Alas, we create two classes, one for the group:

class GroupNode extends Node {

}

And one for the participant:

class ParticipantNode extends Node {

}

Or instead, you can of course be a pro and describe your custom class in an interface:

class ParticipantNode extends Node implements ParticipantNodeInterface {

}

 

The important thing here is, the class *must* extend the registered entity class, in this case, Node. And that is basically it.

You can now start building functionality for each of the bundles separately. Here is the magic, let's say you load a node:

// If we load..
$id = $a_participant
$node = Node::load($id);
if ($node instanceOf ParticipantNode) {
  // Hooray, this is true!
}

Instead of receiving the standard Node object, you'll get your own ParticipantNode object!
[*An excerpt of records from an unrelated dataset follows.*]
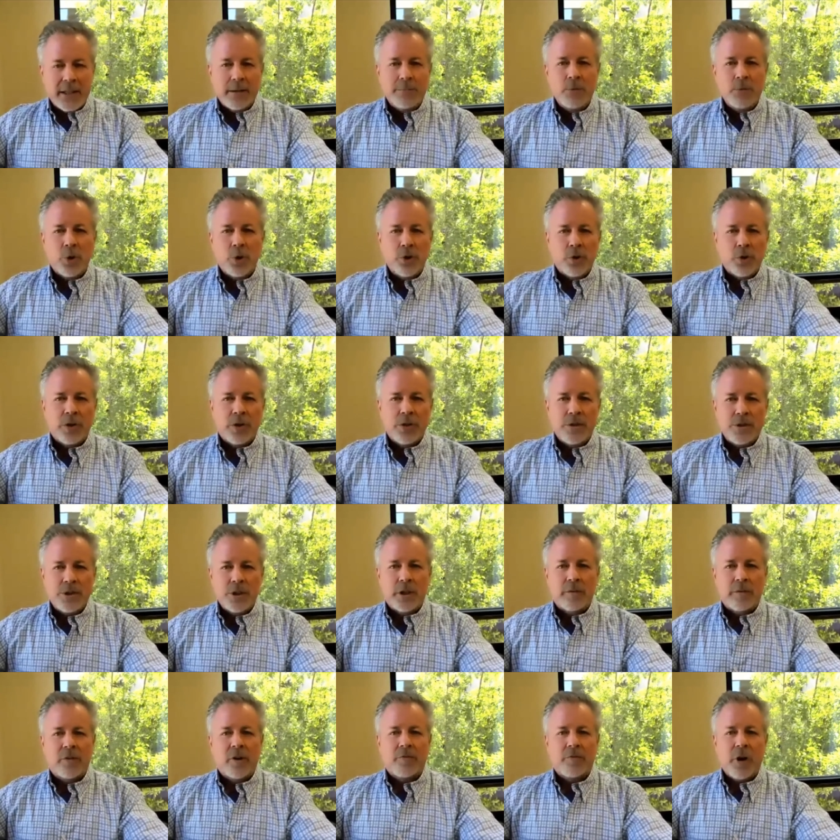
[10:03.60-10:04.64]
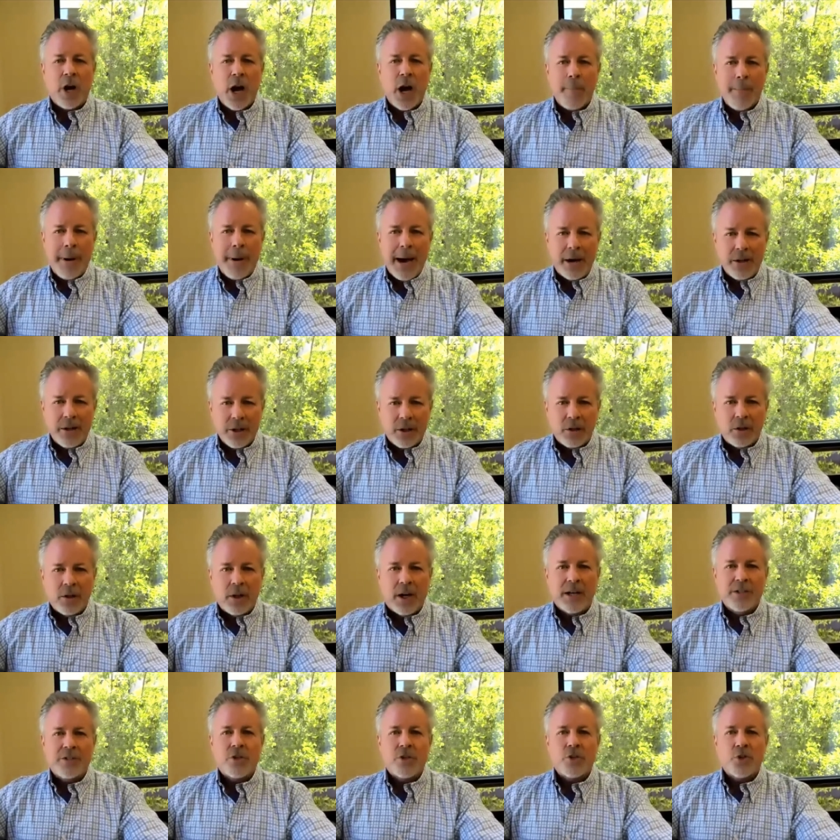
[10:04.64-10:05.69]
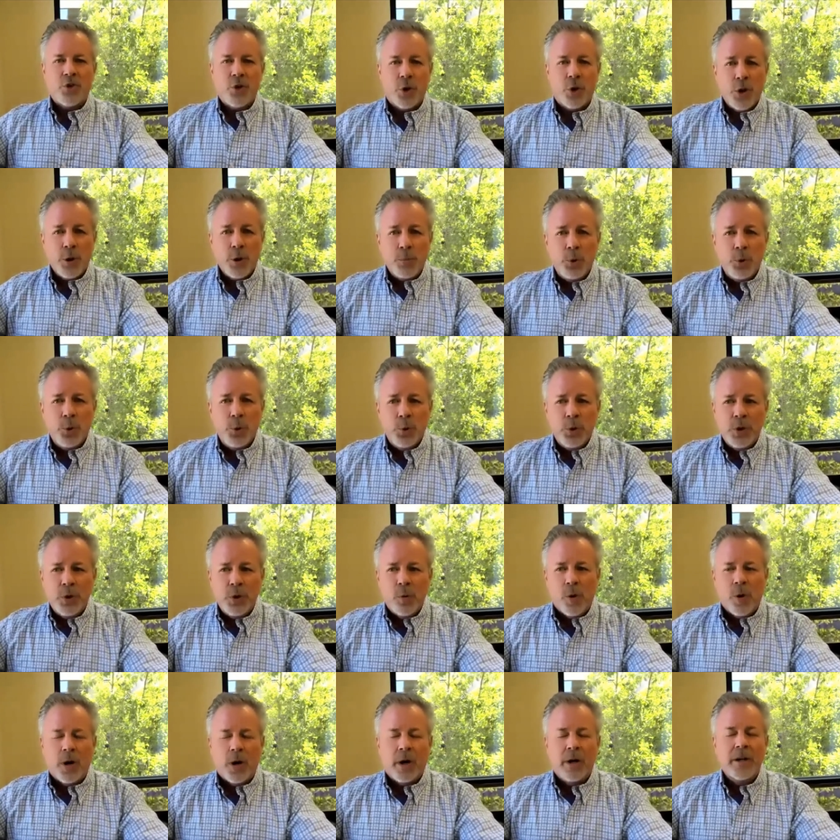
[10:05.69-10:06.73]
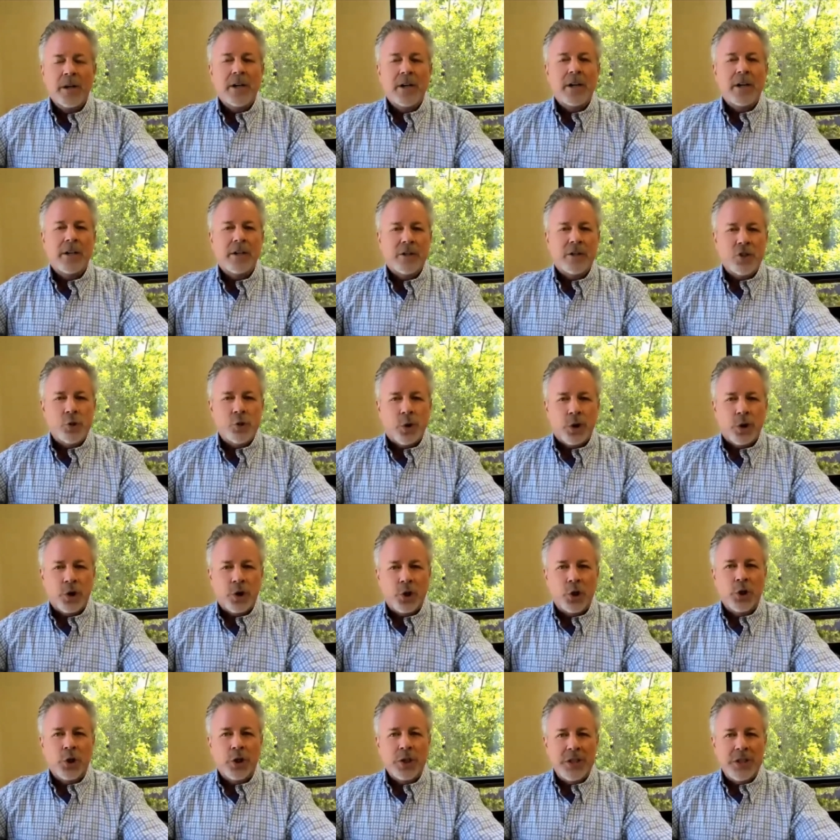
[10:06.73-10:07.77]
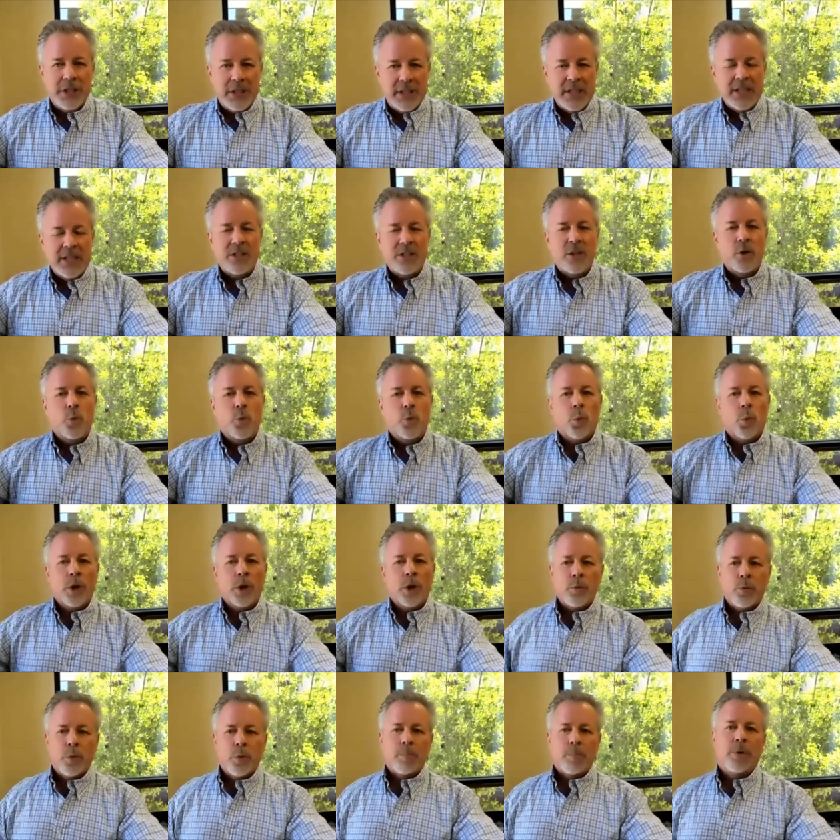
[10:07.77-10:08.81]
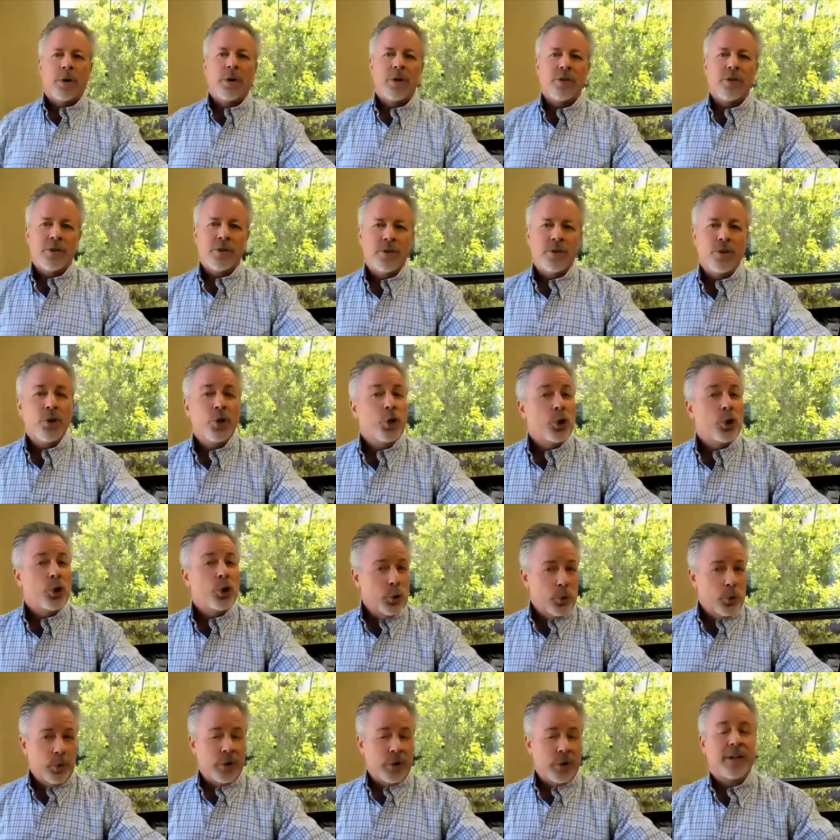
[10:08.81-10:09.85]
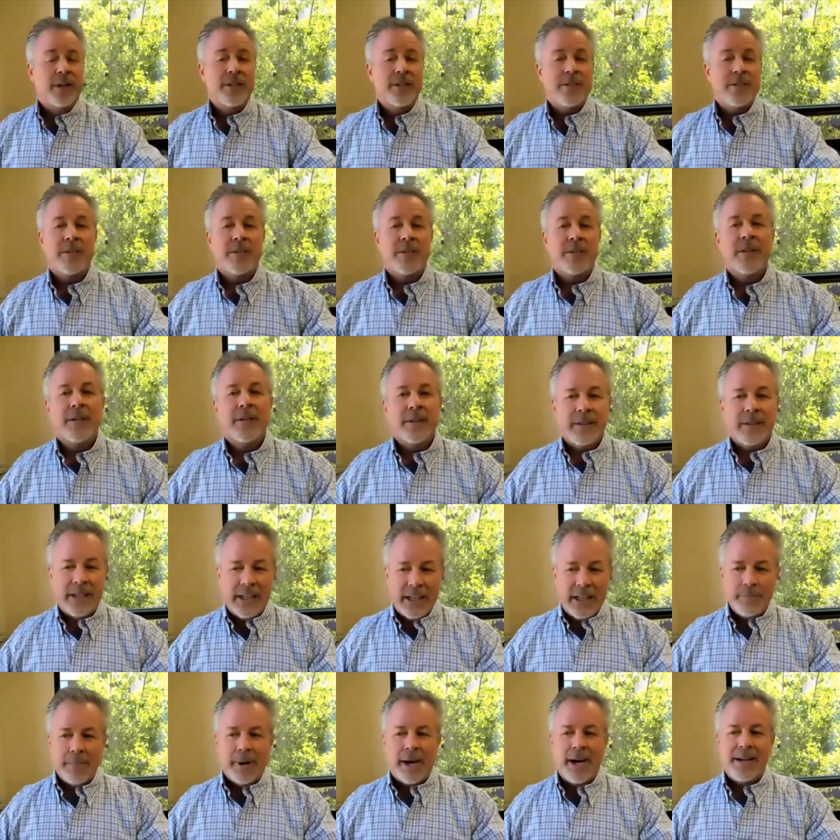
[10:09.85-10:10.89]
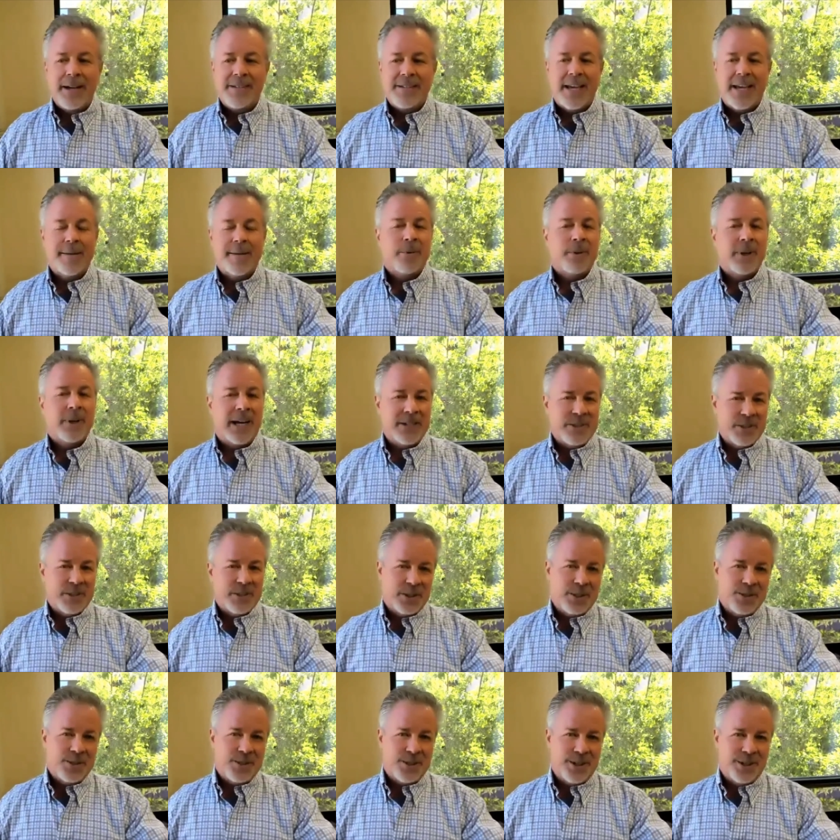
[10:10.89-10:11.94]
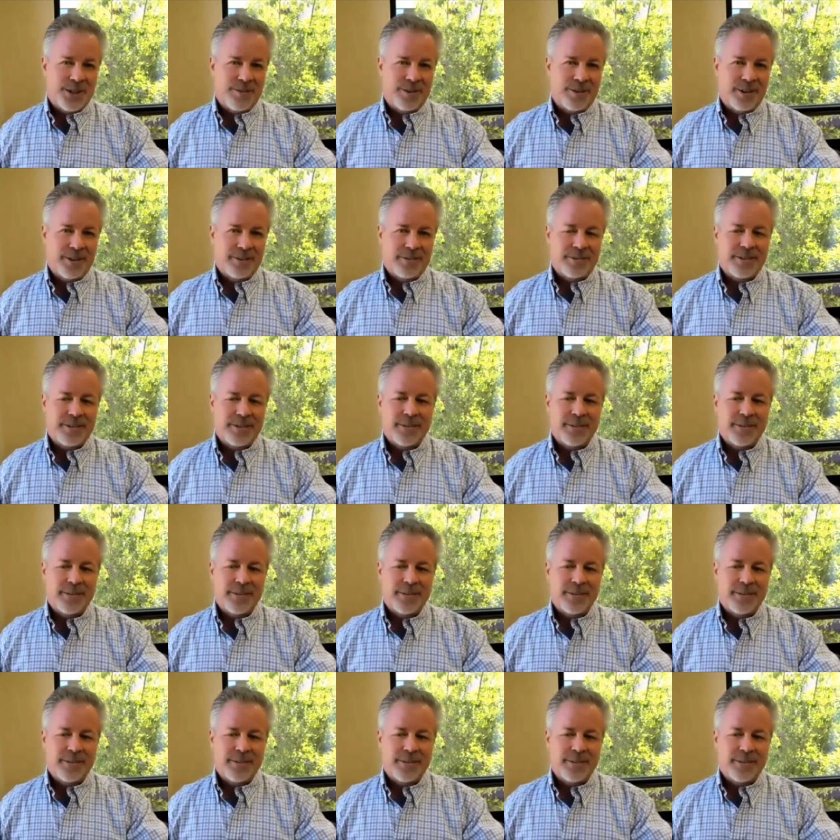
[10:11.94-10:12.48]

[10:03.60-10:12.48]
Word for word: them know you're conservative. Come out of the closet. Show them who you are, that you're a good, decent, wonderful person who is leading by example as a conservative.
Now, to make the example above work, instead of remembering field names, add this to the group node class object:

public function getParticipant() {
  return $this->field_participant->entity;
}

And you can add this to the participant node object (provided it is a 1-many relationship):

public function getGroups($status) {
  $result = $this->entityQuery('node')
    ->condition('type', 'group')
    ->condition('nid', $this->id())
    ->condtition('field_group_status', $status)
    ->execute();
  return Node::load(reset($result));
}

Then you can basically go on an eternal trail of type-completed entities, wheter it is nodes, users or taxonomies:

$participant->getGroupParticipant()->getGroup()->getMunicipality()->getRegion();

Not just nodes

Any entity bundle, core or contrib, can get an entity bundle class. Taxonomies, nodes, media, files.

$term->reIndexReferencedEntities();
$comment->whatever();
$file->doSomeOtherFunkyBusiness();

// More examples here!!

It's nice, but be careful

Using the approach that this patch provides, there are a few dos and dont's.

First of all, a single bundle type can only be overridden once. So, this approach is best used:

  • In the semi-lawless world of custom project-specific code
  • Very carefully in reusable code, but only where the entity type is defined by the module itself

So the limit on this approach is primarily for custom projects. But, that is also where code tends to get most messy.